[Libguestfs] [PATCH] v2v/v2v.ml: Use larger request size for -o rhv-upload

Sun Feb 13 17:44:22 UTC 2022

On Sun, Feb 13, 2022 at 05:13:37PM +0200, Nir Soffer wrote:
> On Sun, Feb 13, 2022 at 11:41 AM Richard W.M. Jones <rjones at redhat.com> wrote:
> >
> > On Sat, Feb 12, 2022 at 10:49:42PM +0200, Nir Soffer wrote:
> > > rhv-upload plugin is translating every NBD command to HTTP request,
> > > translated back to NBD command on imageio server. The HTTP client and
> > > server, and the NBD client on the imageio server side are synchronous
> > > and implemented in python, so they have high overhead per request.
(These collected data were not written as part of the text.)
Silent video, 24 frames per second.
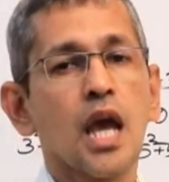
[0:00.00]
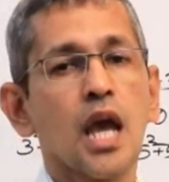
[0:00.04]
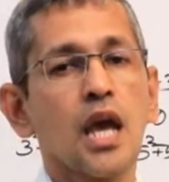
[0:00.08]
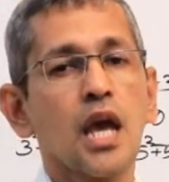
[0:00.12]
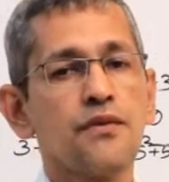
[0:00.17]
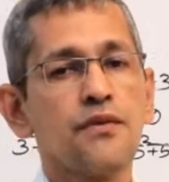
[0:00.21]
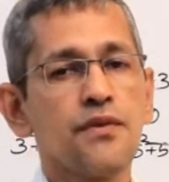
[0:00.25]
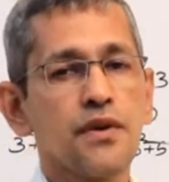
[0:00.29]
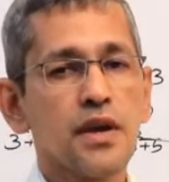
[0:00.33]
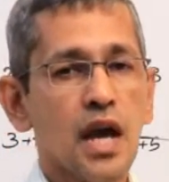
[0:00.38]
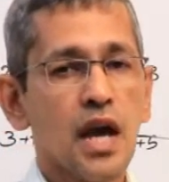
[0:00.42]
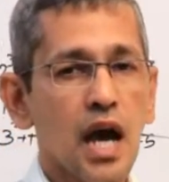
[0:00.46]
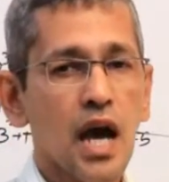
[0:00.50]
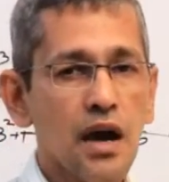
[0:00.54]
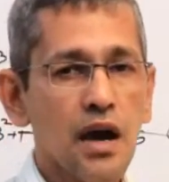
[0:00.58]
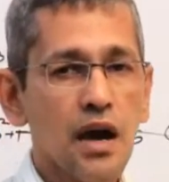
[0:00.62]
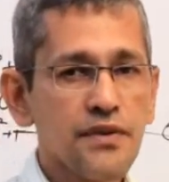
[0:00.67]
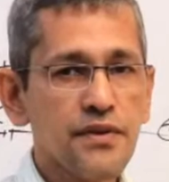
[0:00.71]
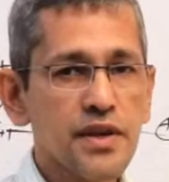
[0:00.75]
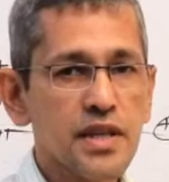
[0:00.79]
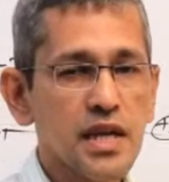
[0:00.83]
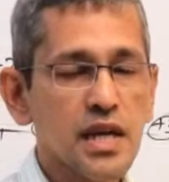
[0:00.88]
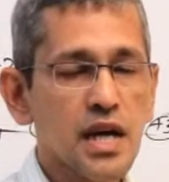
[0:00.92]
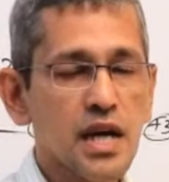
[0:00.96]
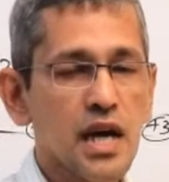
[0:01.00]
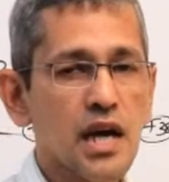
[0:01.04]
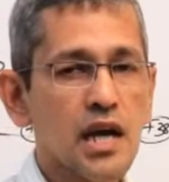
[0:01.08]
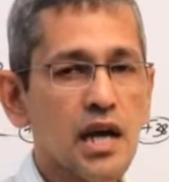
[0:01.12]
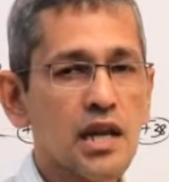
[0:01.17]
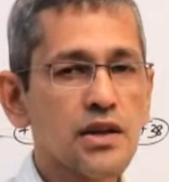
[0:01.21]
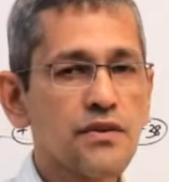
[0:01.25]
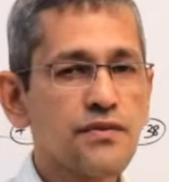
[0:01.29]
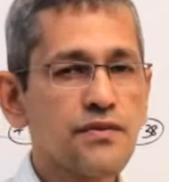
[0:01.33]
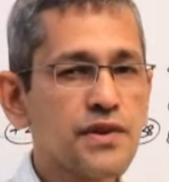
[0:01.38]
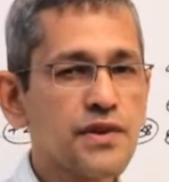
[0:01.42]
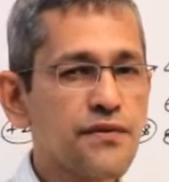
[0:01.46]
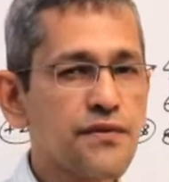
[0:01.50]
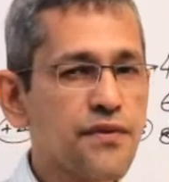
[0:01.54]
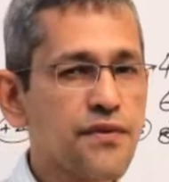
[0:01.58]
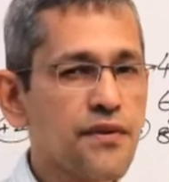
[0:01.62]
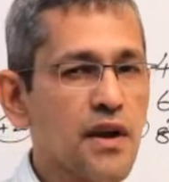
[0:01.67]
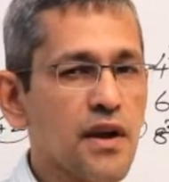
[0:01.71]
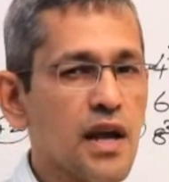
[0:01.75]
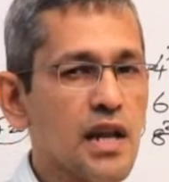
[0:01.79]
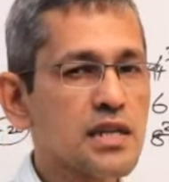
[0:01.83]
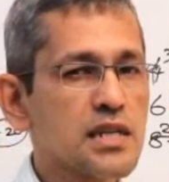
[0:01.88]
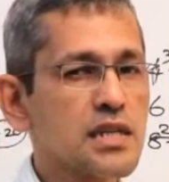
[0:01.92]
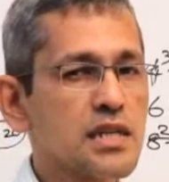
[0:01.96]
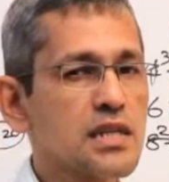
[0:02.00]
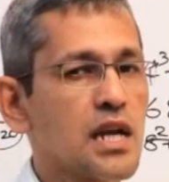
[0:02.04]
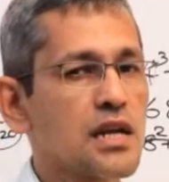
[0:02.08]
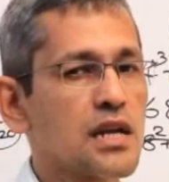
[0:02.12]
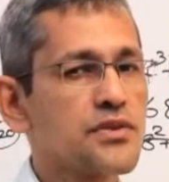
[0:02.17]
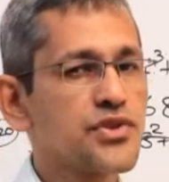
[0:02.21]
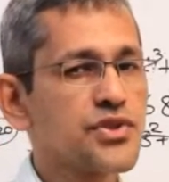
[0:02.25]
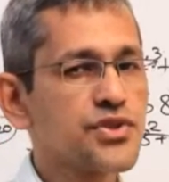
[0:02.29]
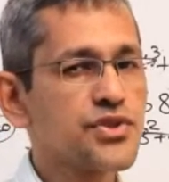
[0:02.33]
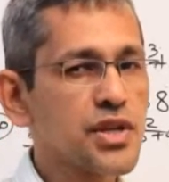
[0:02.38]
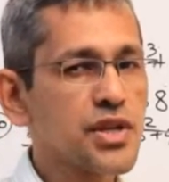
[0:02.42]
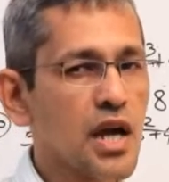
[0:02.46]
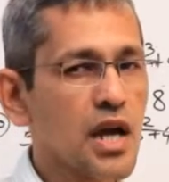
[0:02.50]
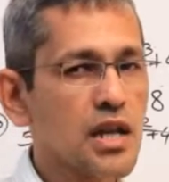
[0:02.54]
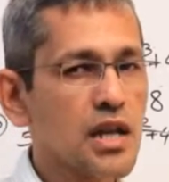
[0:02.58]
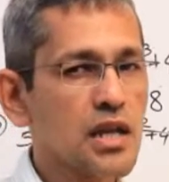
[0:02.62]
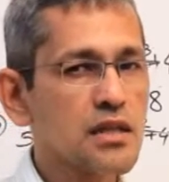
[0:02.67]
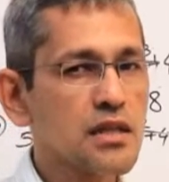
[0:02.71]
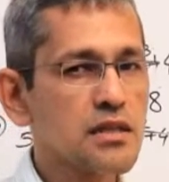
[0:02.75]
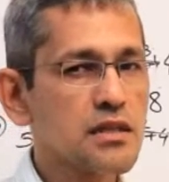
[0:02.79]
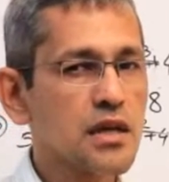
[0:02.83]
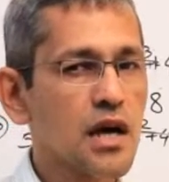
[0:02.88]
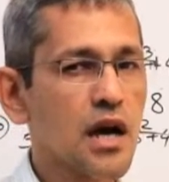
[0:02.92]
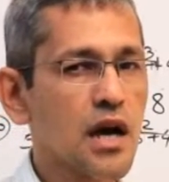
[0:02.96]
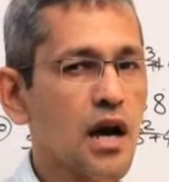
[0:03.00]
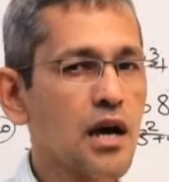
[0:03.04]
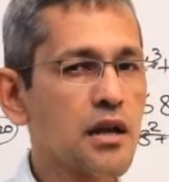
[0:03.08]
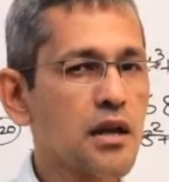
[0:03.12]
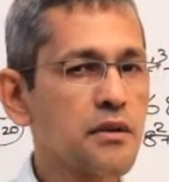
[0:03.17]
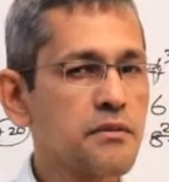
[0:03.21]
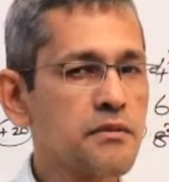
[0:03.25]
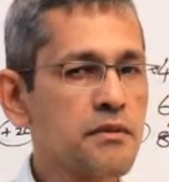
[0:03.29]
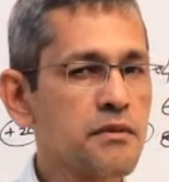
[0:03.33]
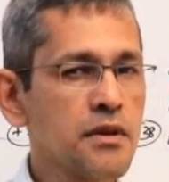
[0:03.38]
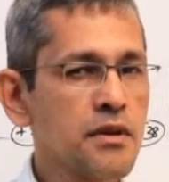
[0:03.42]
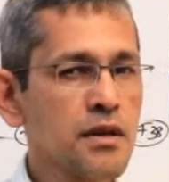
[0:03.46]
If you have any kind of difficulty in understanding that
To
> > > get good performance we need to use larger request size.
> > >
> > > Testing shows that request size of 8MiB is best, speeding up the copy
> > > disk phase from 14.7 seconds to 7.7 seconds (1.9x times faster).
> >
> > Unfortunately this will break VDDK since it cannot handle very large
> > requests (I think 4M is about the max without reconfiguring the
> > server).
> 
> Are you sure it will break VDDK?
> 
> Request size limit is in VDDK API, not in the nbdkit plugin. When you
> request 8M request, the VDDK plugin should allocated a 8M buffer,
> and issue multiple calls to VDDK APIs, using VDDK maximum
> request size to fill the buffer.
> 
> If the VDDK plugin does not do this, this is a bug in the plugin, since
> it must respect the underlying API.

nbdkit-vddk-plugin doesn't do this at the moment.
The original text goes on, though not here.